Segment Start: Records to use

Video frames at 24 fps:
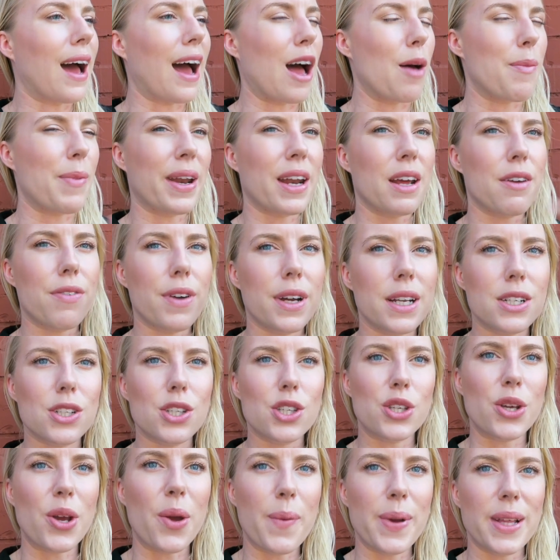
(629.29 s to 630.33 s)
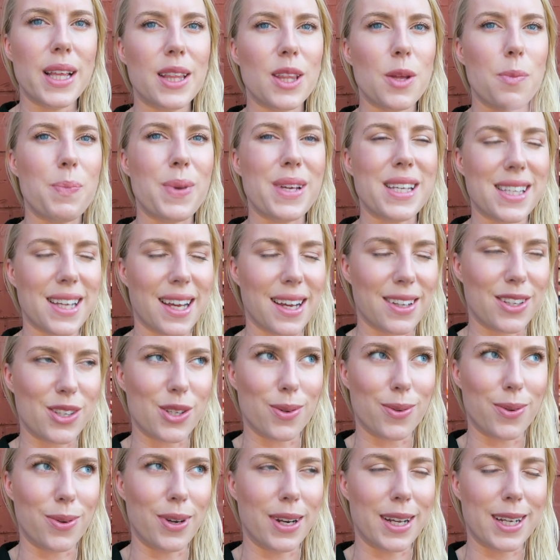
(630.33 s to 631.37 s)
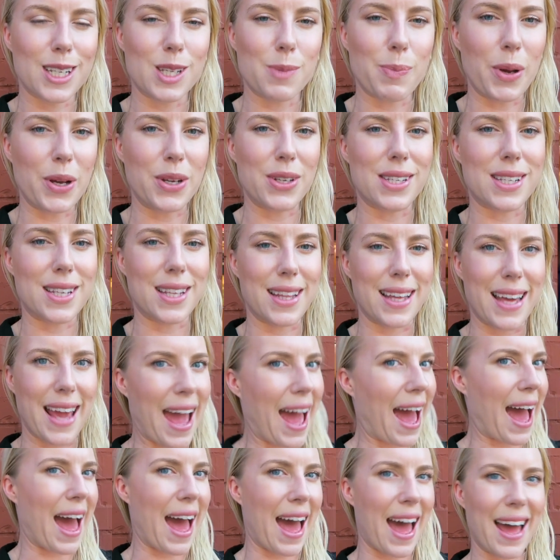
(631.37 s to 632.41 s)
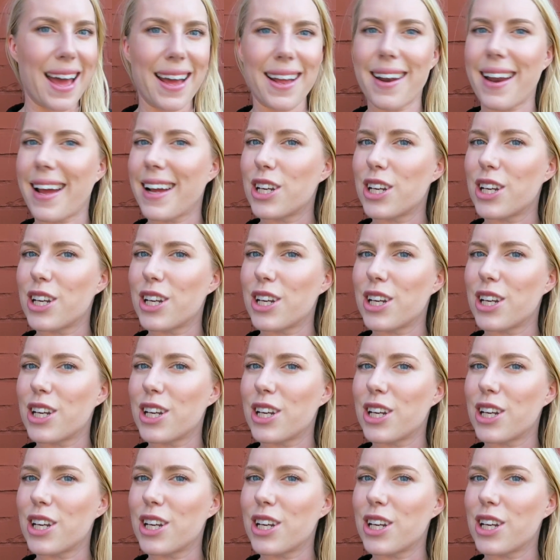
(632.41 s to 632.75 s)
and I find it so weird that the biscuits are all exposed to the air.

Segment End: Records to use

§ **Task statement**
Output every record above exactly, leaving out the pictures.

§ **Exercise answer**
Video frames at 24 fps:
(629.29 s to 630.33 s)
(630.33 s to 631.37 s)
(631.37 s to 632.41 s)
(632.41 s to 632.75 s)
and I find it so weird that the biscuits are all exposed to the air.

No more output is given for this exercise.